Step-By-Step Directions

  • Sauté Your Vegetables
    First, you must sauté the vegetables to unlock a lot of the flavor. Heat your olive oil over medium to high heat in a big enough pot, and then add the finely chopped onion and minced garlic. 
    Only cook the onion and garlic for around two minutes until they become tender.
    While the onion and garlic are cooking, chop up your carrots and celery stalks to add to the pot with some salt and maybe some pepper to taste.
    Cook these vegetables for five minutes, and they should have softened up.
  • Add The Bulk Of Your Ingredients
    Most of a batch of cabbage soup is cabbage, vegetable broth, and canned tomatoes. You can use freshly diced tomatoes, too, if you have them to hand and prefer a more nutrient-high soup.
    Of course, the chopped head of cabbage is the key ingredient, so treat it well and chop it into small enough pieces so that each one takes on plenty of flavors. 
    The vegetable broth is another ingredient that you can use fresh, which can take a while, though you can use a cube and add boiling water.
    You will need some herbs once you have added your cabbage, vegetable broth, and diced tomatoes.
    Though you can add some different herbs, the ones typically used in cabbage soup are dried basil and oregano.
    At this point, you should also add your tomato paste, which will affect the color and flavor.
  • Combine The Ingredients
    Stir it all up as you want to create a consistent flavor throughout the batch of soup.
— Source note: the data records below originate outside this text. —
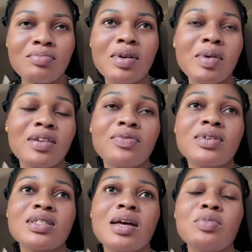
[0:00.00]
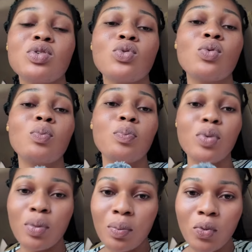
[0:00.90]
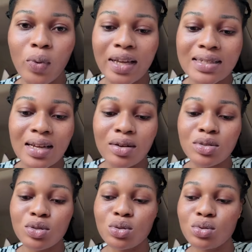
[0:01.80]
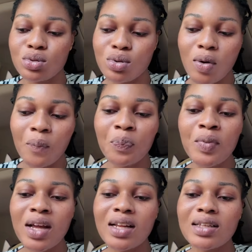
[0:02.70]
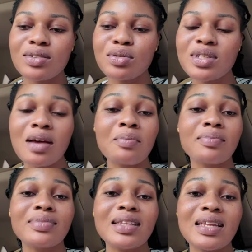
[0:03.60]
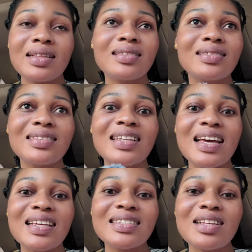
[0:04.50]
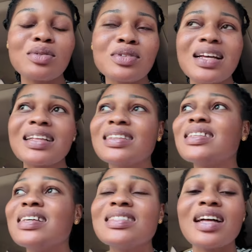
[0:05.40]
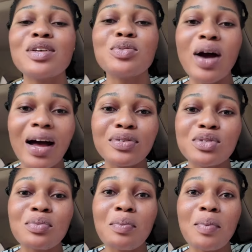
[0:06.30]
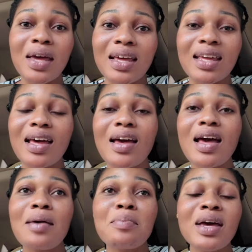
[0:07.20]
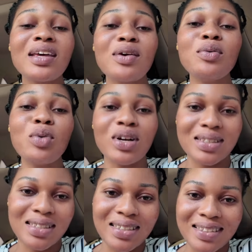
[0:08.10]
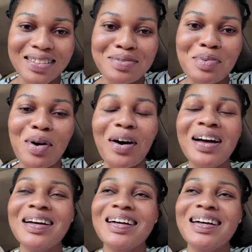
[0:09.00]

you remember the first time you went out or you saw. Those are days, or those are things that you have to make you worth it. But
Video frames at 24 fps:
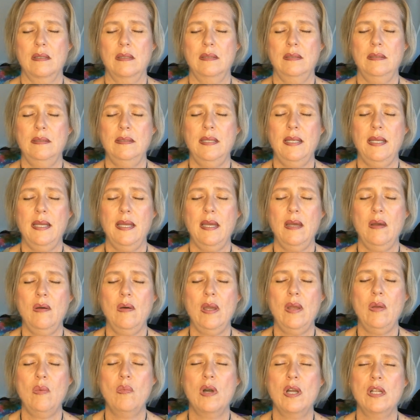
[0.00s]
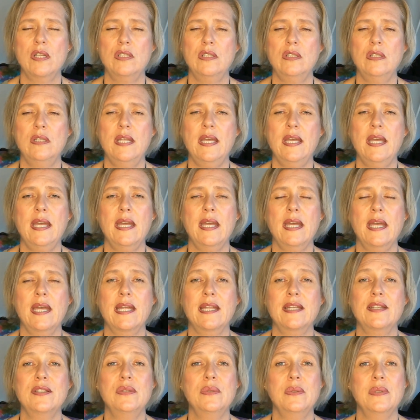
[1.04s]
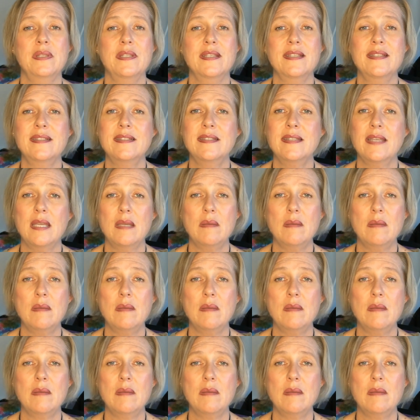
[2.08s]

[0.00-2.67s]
Now I want you to add doing the same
You also want to ensure that each soup component is evenly cooked.
    Use a wooden spoon that you can leave on the side to stir the pot occasionally.
  • The Cooking
    Once thoroughly combined, you can begin to cook your cabbage soup in earnest.
    Bring the mixture to a boil and then boil the heat to low to allow the soup to simmer for between 15 and 20 minutes.
    Stir the soup every few minutes or so, and you should be able to check if the vegetables, including the cabbage, are tender.
    You may prefer your soup to be thinner; in this case, you can add some water or more vegetable broth and stir it in.
    After that 20 minutes, your cabbage soup should be hot and ready to serve. You can also add a fresh garnish of freshly chopped dill, though you can use parsley, too.


  • Adjust the consistency of the soup according to your preference by adding more or less vegetable broth.
  • Enhance the flavor profile by adding your favorite herbs and spices.
  • Store the soup in an airtight container in the refrigerator for 3-4 days, or freeze for more extended storage.
  • Experiment with different kinds of apples to alter the soup’s sweetness level.
  • Serve hot, garnished with fresh herbs, a dollop of sour cream, or a sprinkling of cheese for an added touch of luxury.